**EXERCISE BRIEF**
Output all entries precisely and leave out the pictures.

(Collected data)
Start of Block
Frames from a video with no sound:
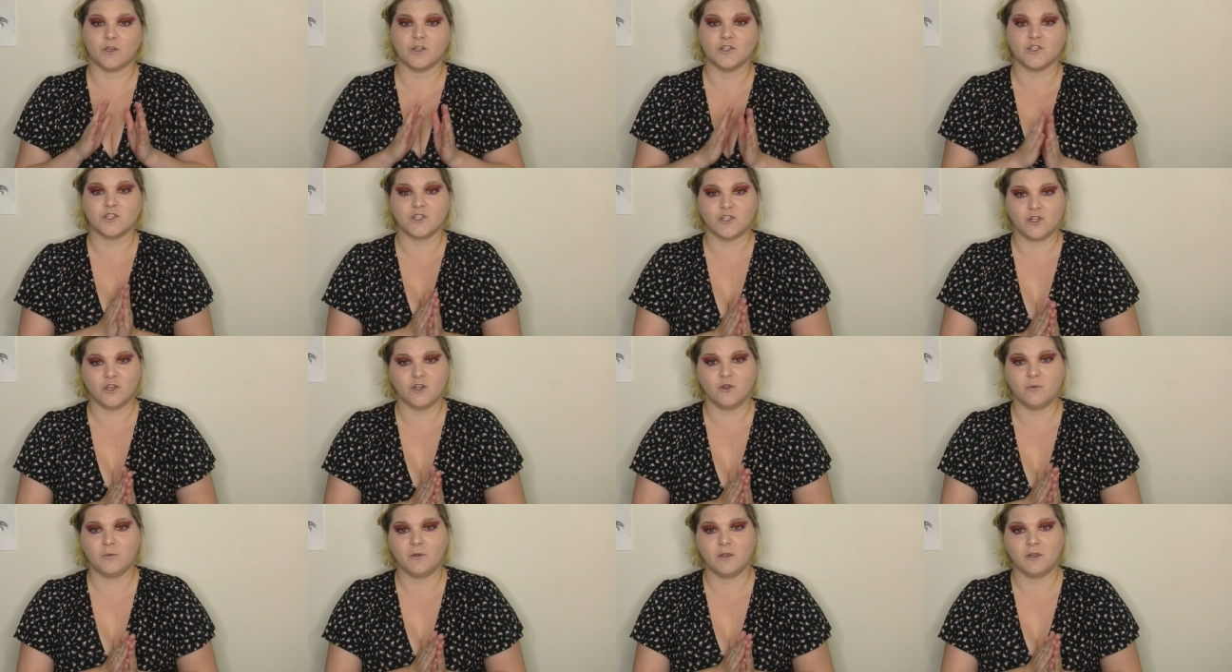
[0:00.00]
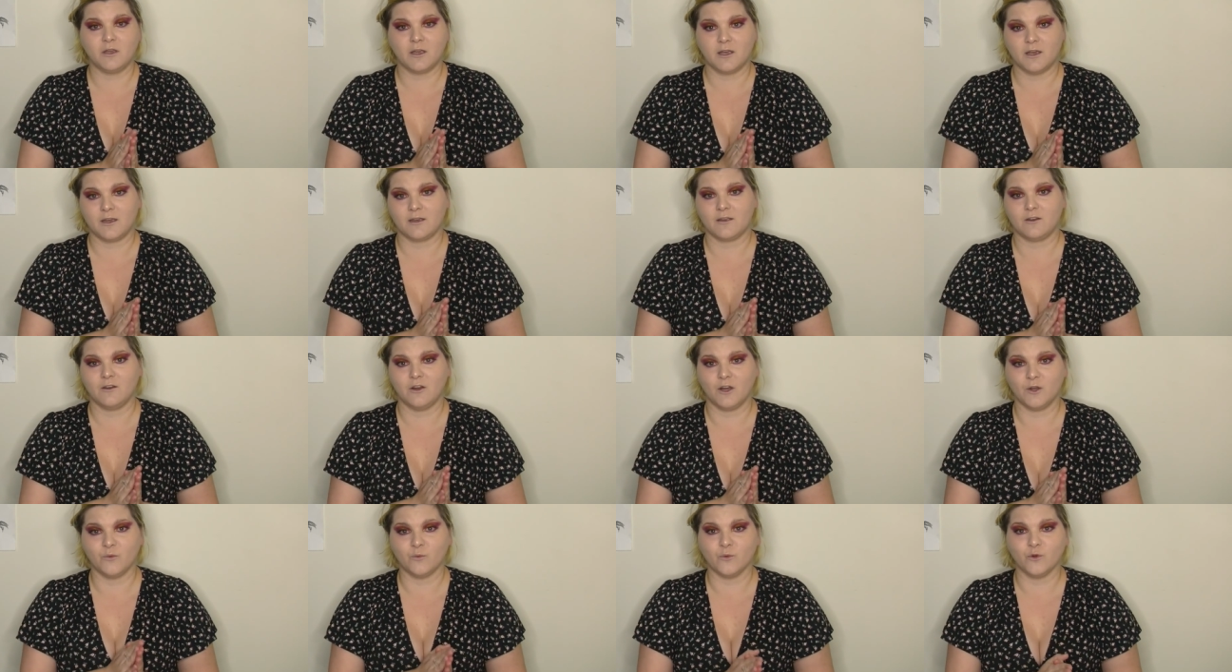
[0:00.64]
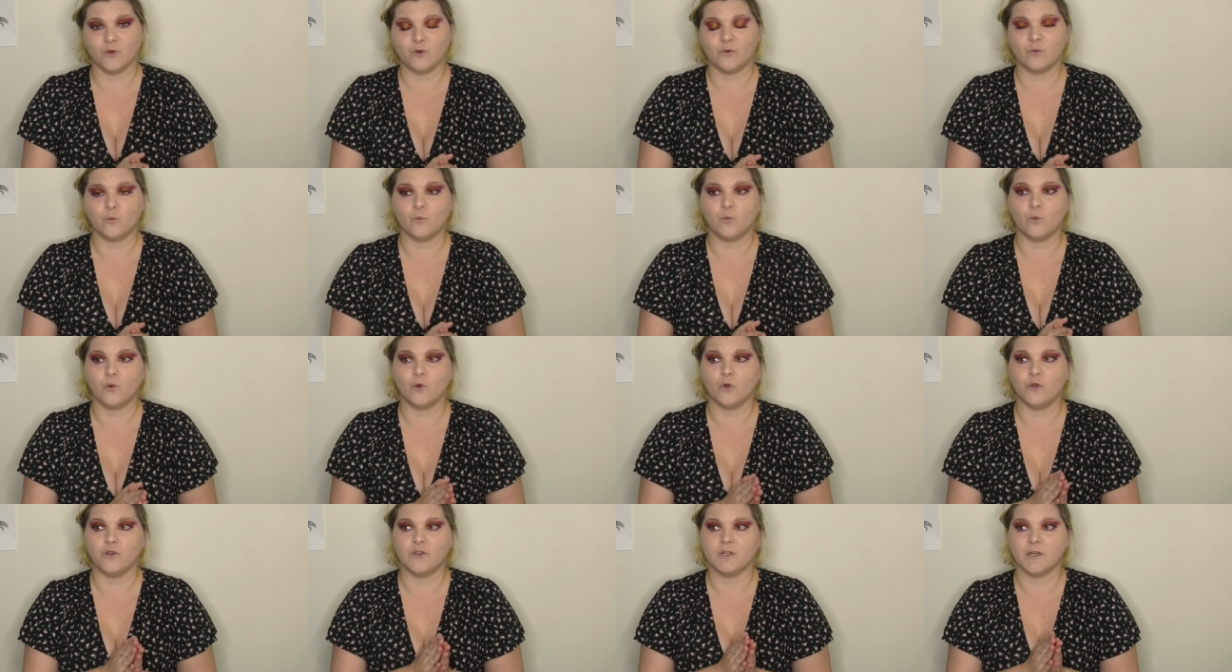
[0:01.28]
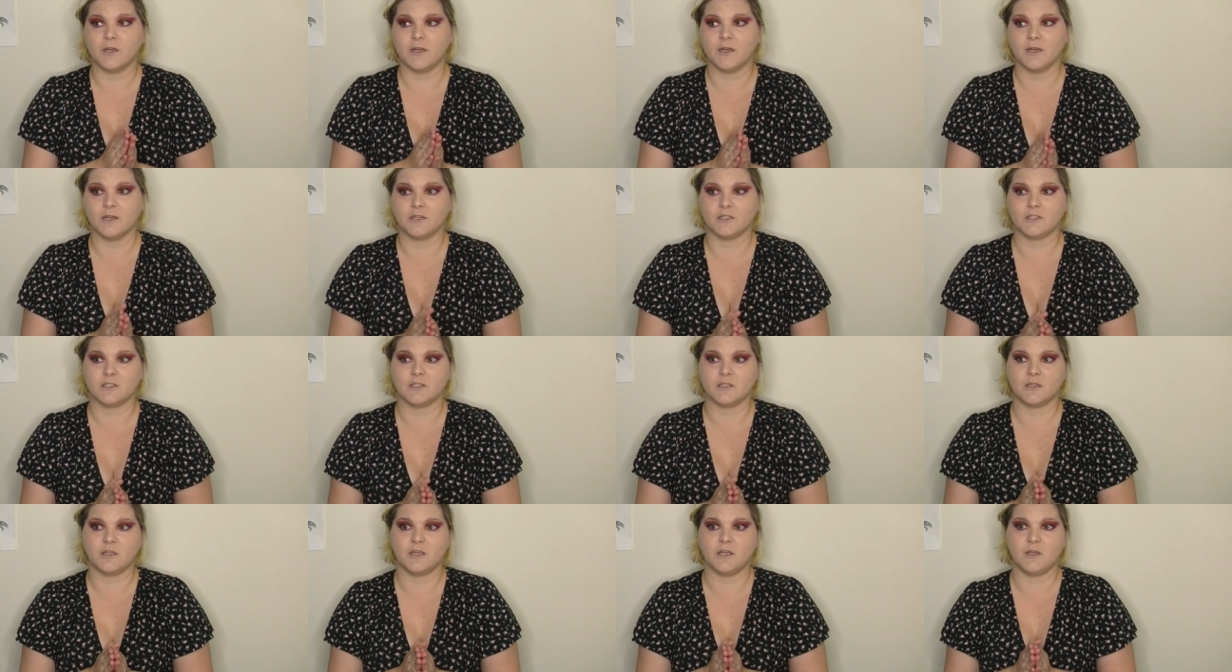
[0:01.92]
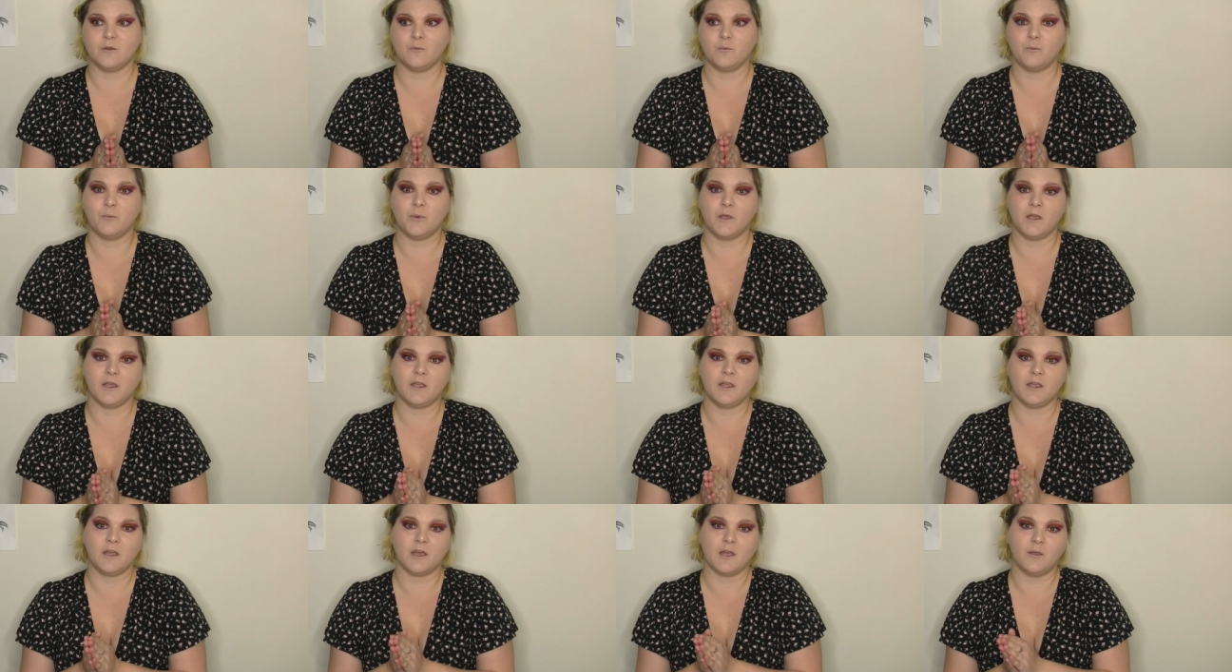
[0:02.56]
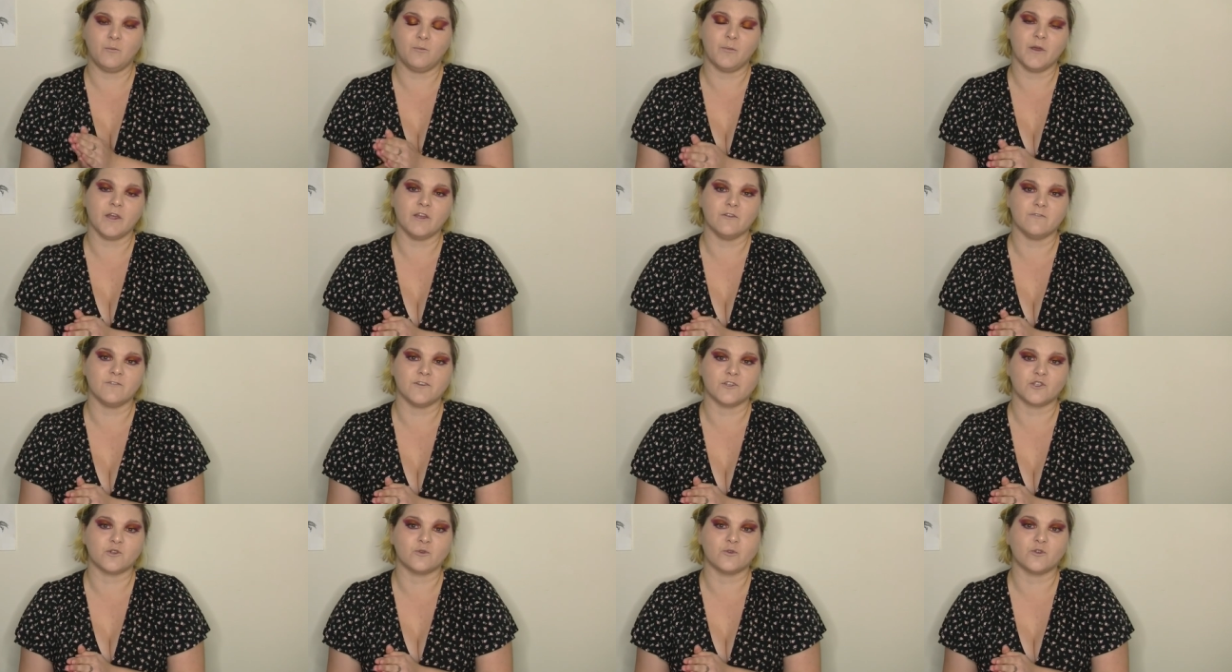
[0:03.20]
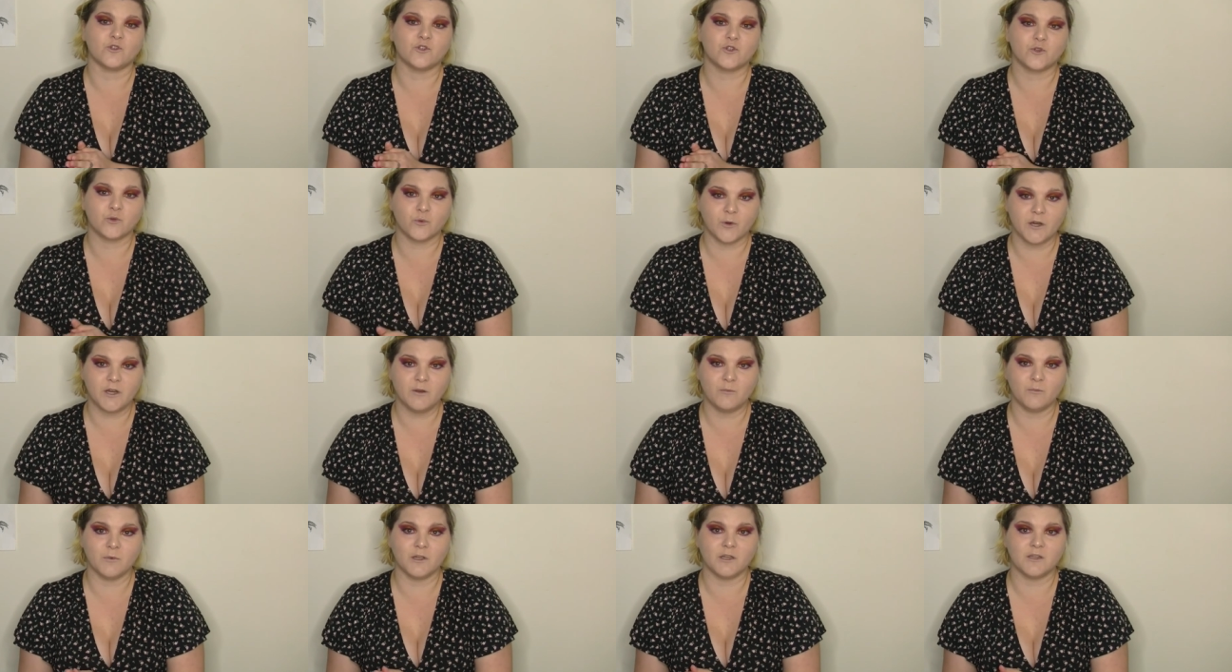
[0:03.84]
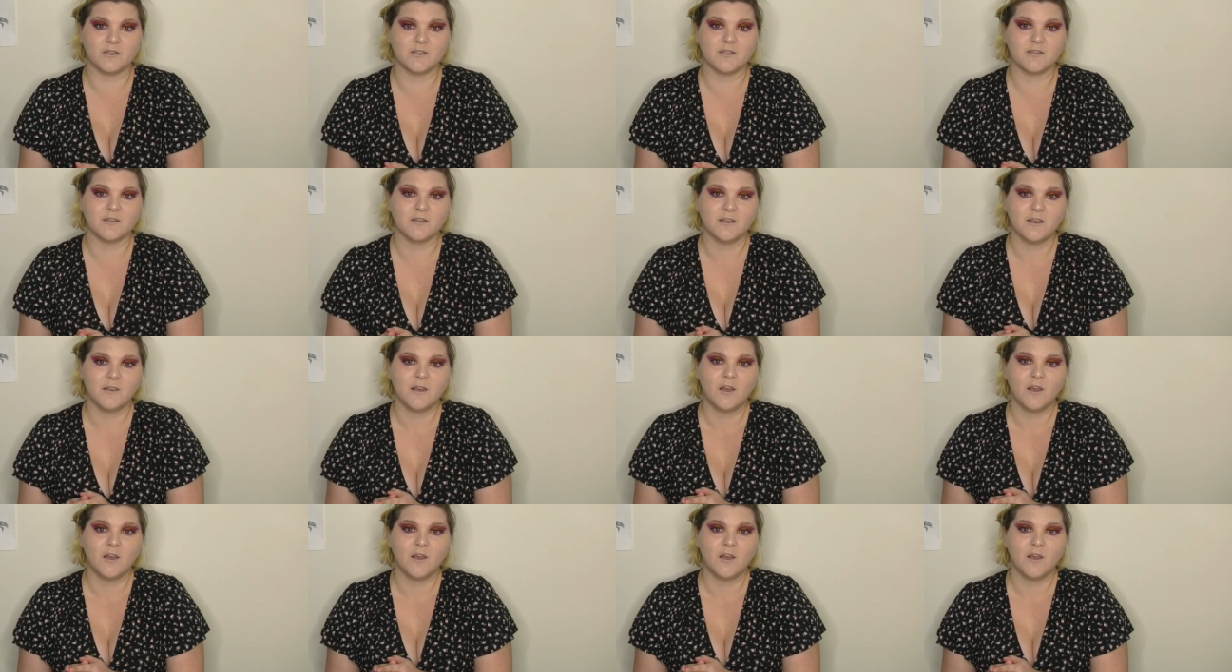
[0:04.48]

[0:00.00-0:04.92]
consuming aconite root would actually be a beneficial treatment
End of Block
**RESPONSE BOX**
Frames from a video with no sound:
[0:00.00]
[0:00.64]
[0:01.28]
[0:01.92]
[0:02.56]
[0:03.20]
[0:03.84]
[0:04.48]

[0:00.00-0:04.92]
consuming aconite root would actually be a beneficial treatment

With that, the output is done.